The records below are to be copied exactly, with every picture left out.

*** Records provided ***

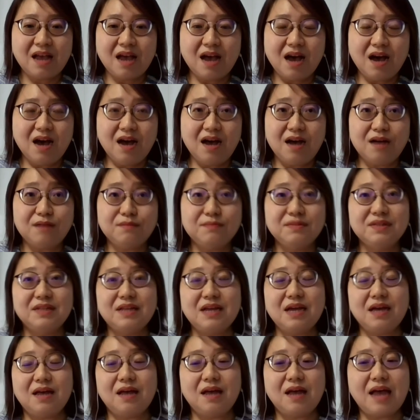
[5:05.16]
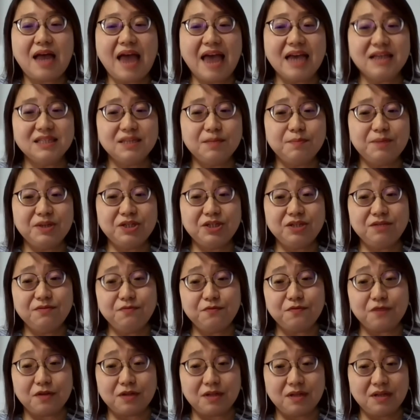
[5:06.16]
The exhibition
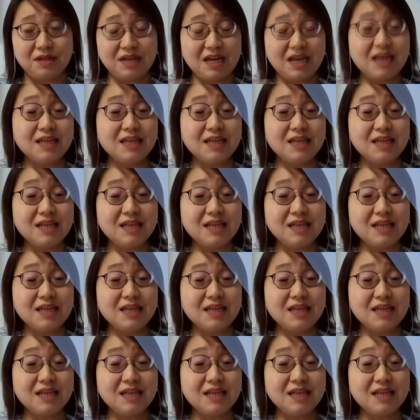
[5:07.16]
for the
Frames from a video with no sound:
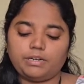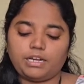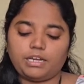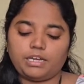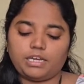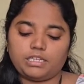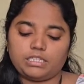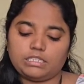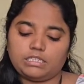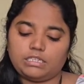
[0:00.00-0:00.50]
I
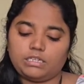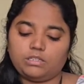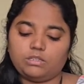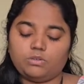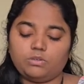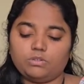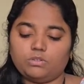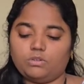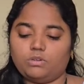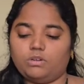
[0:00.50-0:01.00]
can say
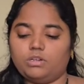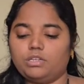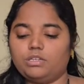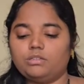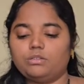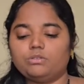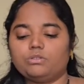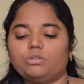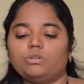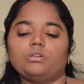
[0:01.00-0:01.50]
those
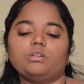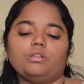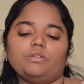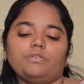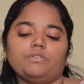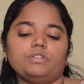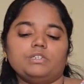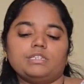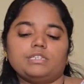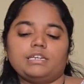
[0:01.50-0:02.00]
only
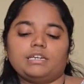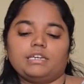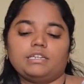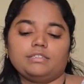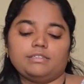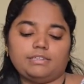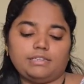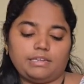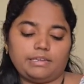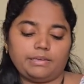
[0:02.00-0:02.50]
the words I
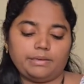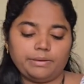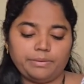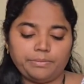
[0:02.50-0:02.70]
can say.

*** End of Records provided ***

= Answer box =
[5:05.16]
[5:06.16]
The exhibition
[5:07.16]
for the
Frames from a video with no sound:
[0:00.00-0:00.50]
I
[0:00.50-0:01.00]
can say
[0:01.00-0:01.50]
those
[0:01.50-0:02.00]
only
[0:02.00-0:02.50]
the words I
[0:02.50-0:02.70]
can say.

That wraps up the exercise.